▶ _Provided data_
=======
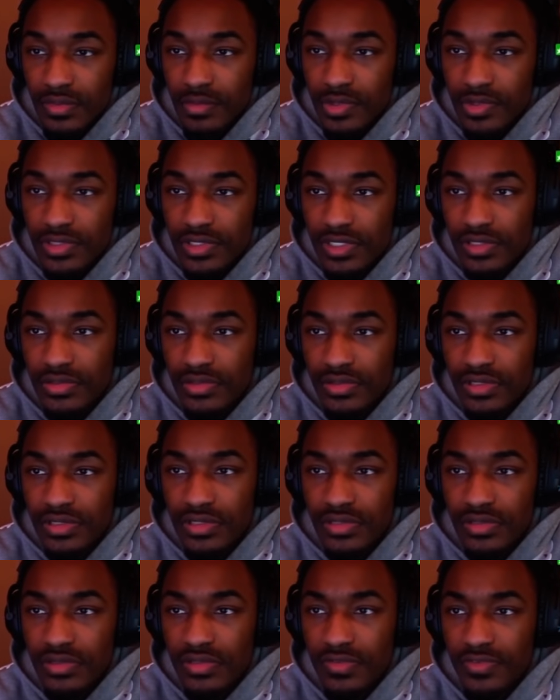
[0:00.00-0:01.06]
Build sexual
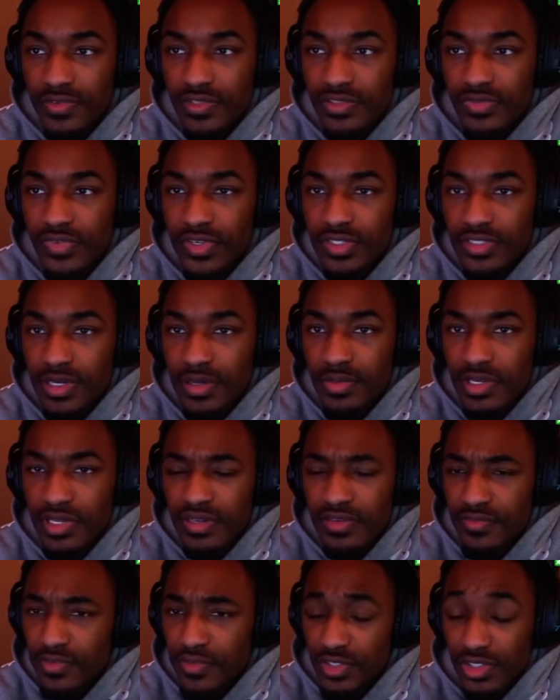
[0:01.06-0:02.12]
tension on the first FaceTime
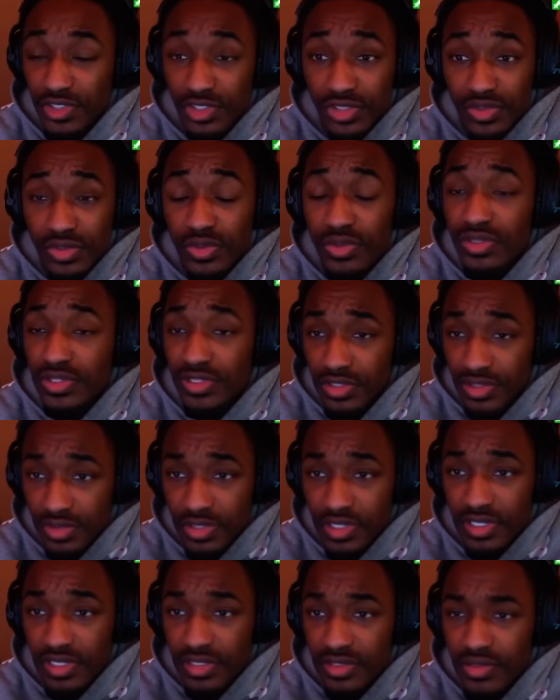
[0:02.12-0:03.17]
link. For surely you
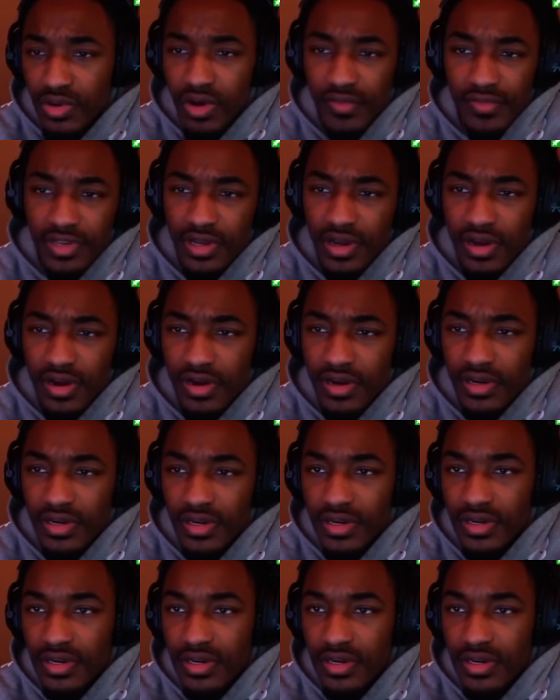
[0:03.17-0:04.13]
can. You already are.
=======
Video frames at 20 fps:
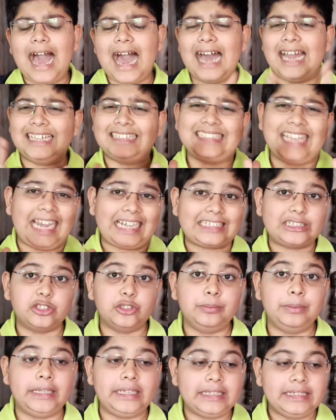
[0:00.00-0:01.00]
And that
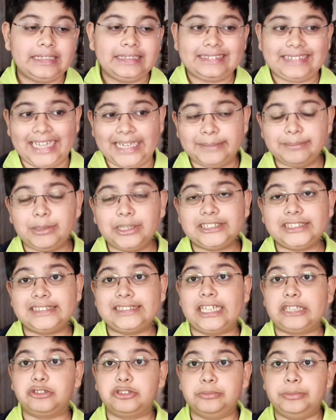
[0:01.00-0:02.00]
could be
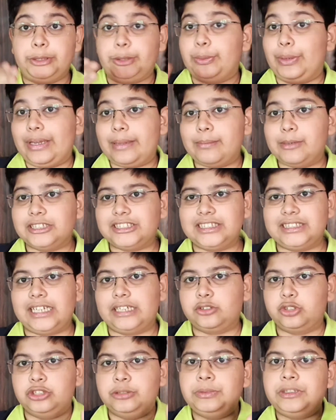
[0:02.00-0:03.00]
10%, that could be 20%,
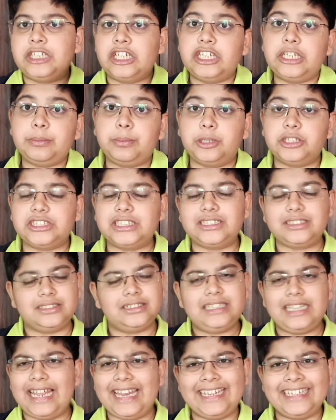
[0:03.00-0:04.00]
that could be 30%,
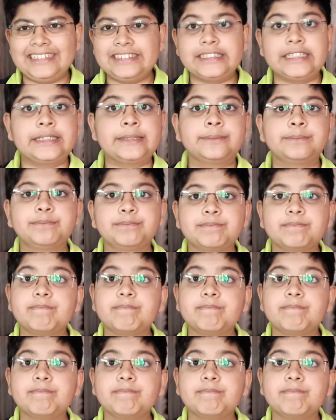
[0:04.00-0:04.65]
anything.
=======
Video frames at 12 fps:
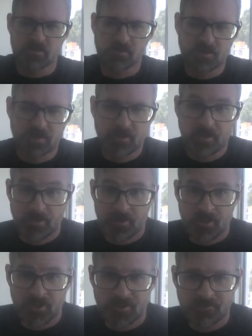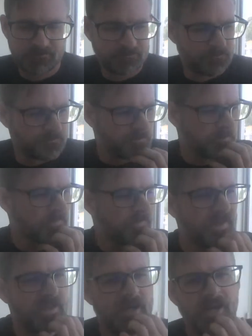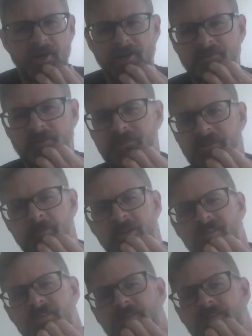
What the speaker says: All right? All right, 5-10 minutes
=======
State how many lines of the listing hold the string "Video"; reply with the number and nothing else.

▶ _Exercise solution_
2